Lombardo was formally inducted into the Chicago mafia in the months after he allegedly carried out the September 11, 1965 murder of bookie, Schiller Park hotel owner and suspected-snitch Manny Skar and promoted to capo of the Westside-based Grand Avenue regime in 1973, according to Lombardo’s Chicago Crime Commission file. He was put in charge of the Outfit’s robbery, pornography and Las Vegas rackets and for a short time, he headed an elite enforcement wing for the crime family’s most powerful bosses, per the CCC file.
Joey the Clown co-owned a fiberglass company with Danny Seifert and they were indicted the following year for fraud and money laundering tied to a Teamsters union pension fund loan they had received to start the business. Seifert was gunned down in front of his wife and child outside his Bensenville plastics factory on the morning of September 27, 1974 after it became known Seifert intended on taking the witness stand.
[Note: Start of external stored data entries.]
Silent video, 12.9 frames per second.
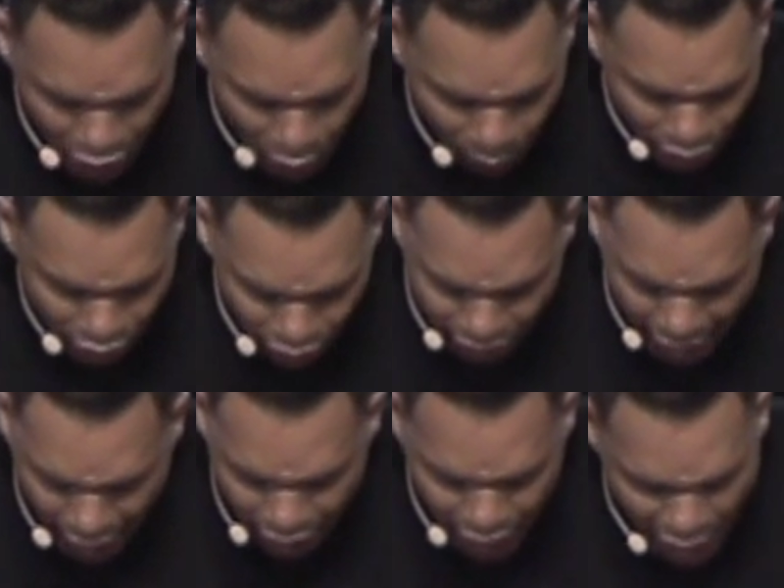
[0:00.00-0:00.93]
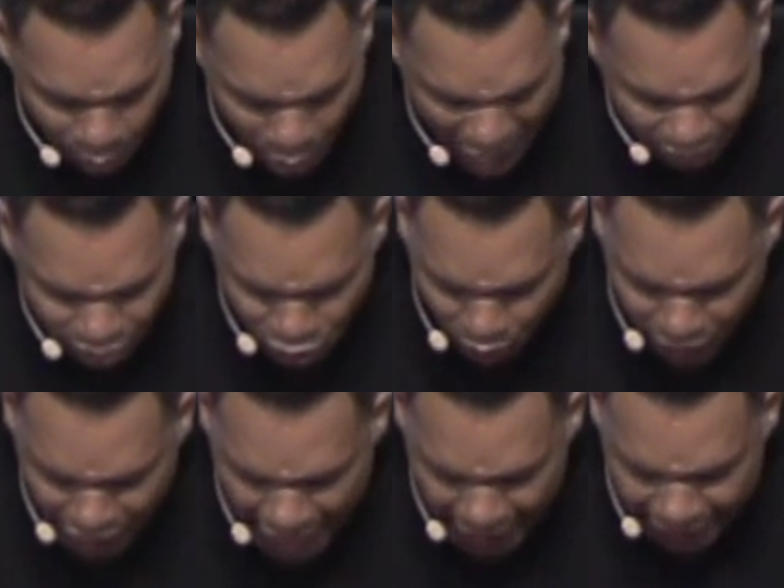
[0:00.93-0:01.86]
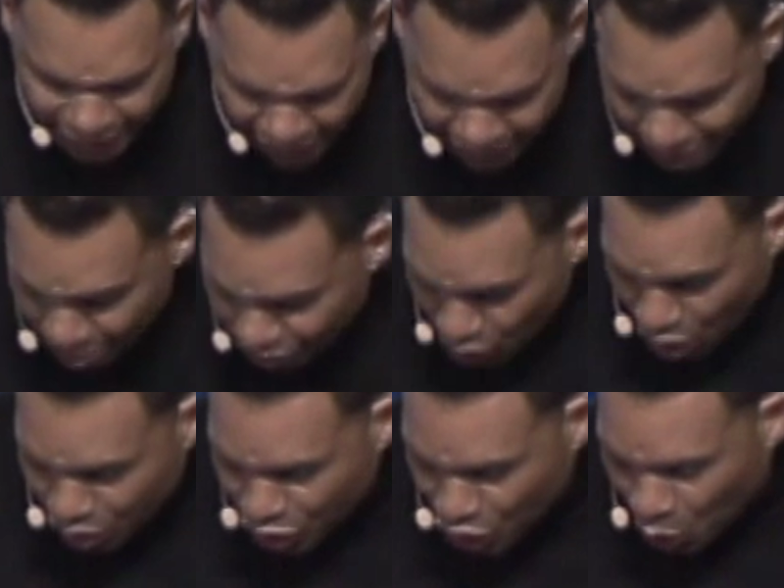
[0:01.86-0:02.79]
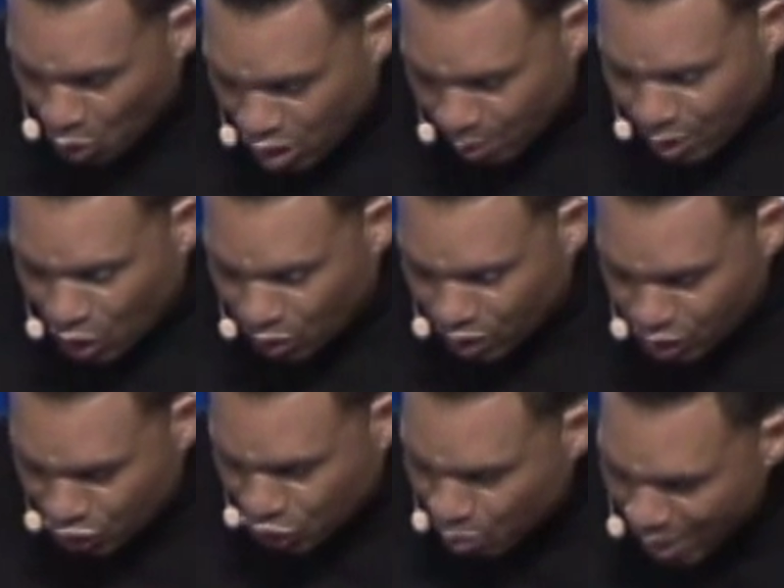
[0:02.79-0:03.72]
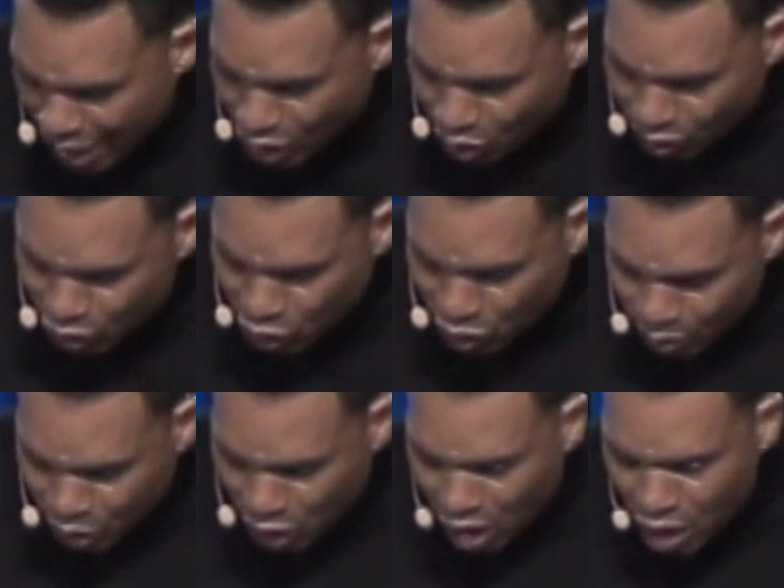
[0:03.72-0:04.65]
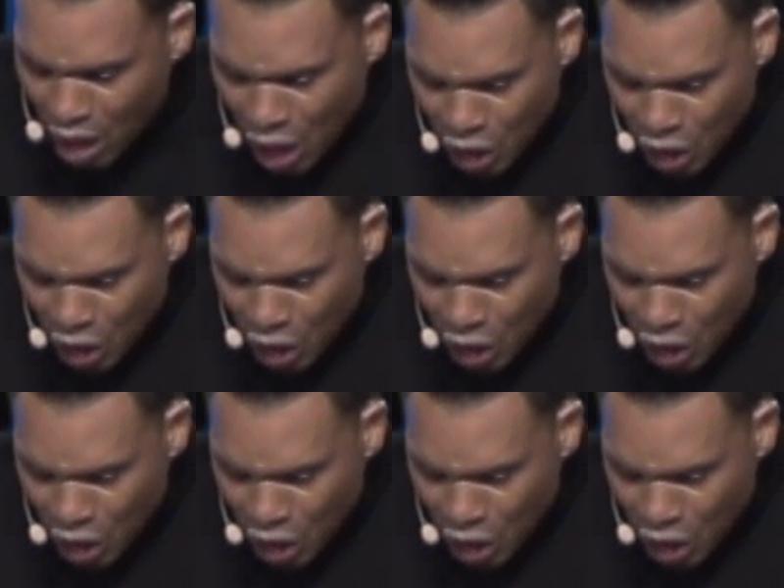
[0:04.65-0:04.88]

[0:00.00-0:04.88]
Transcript: When you look there in Proverbs 29, 18, some of you already know where I'm going because you may know this scripture.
Lombardo is believed to have been one of the gunmen on the scene that morning. In 1982, he was arrested for bribing a U.S. Senator and skimming money from Las Vegas casinos and would have to do ten years in prison. When he got out in 1992, Lombardo ran a one-page add in the Chicago Tribune newspaper pronouncing his innocence of any affiliation with La Cosa Nostra and asking people to contact his parole officer if they see him breaking the law.
“The character Joey the Clown was real, that’s how he was, it wasn’t an act,” said a former G Man who worked the Grand Avenue crew. “He was a real character. And he was also a real killer.”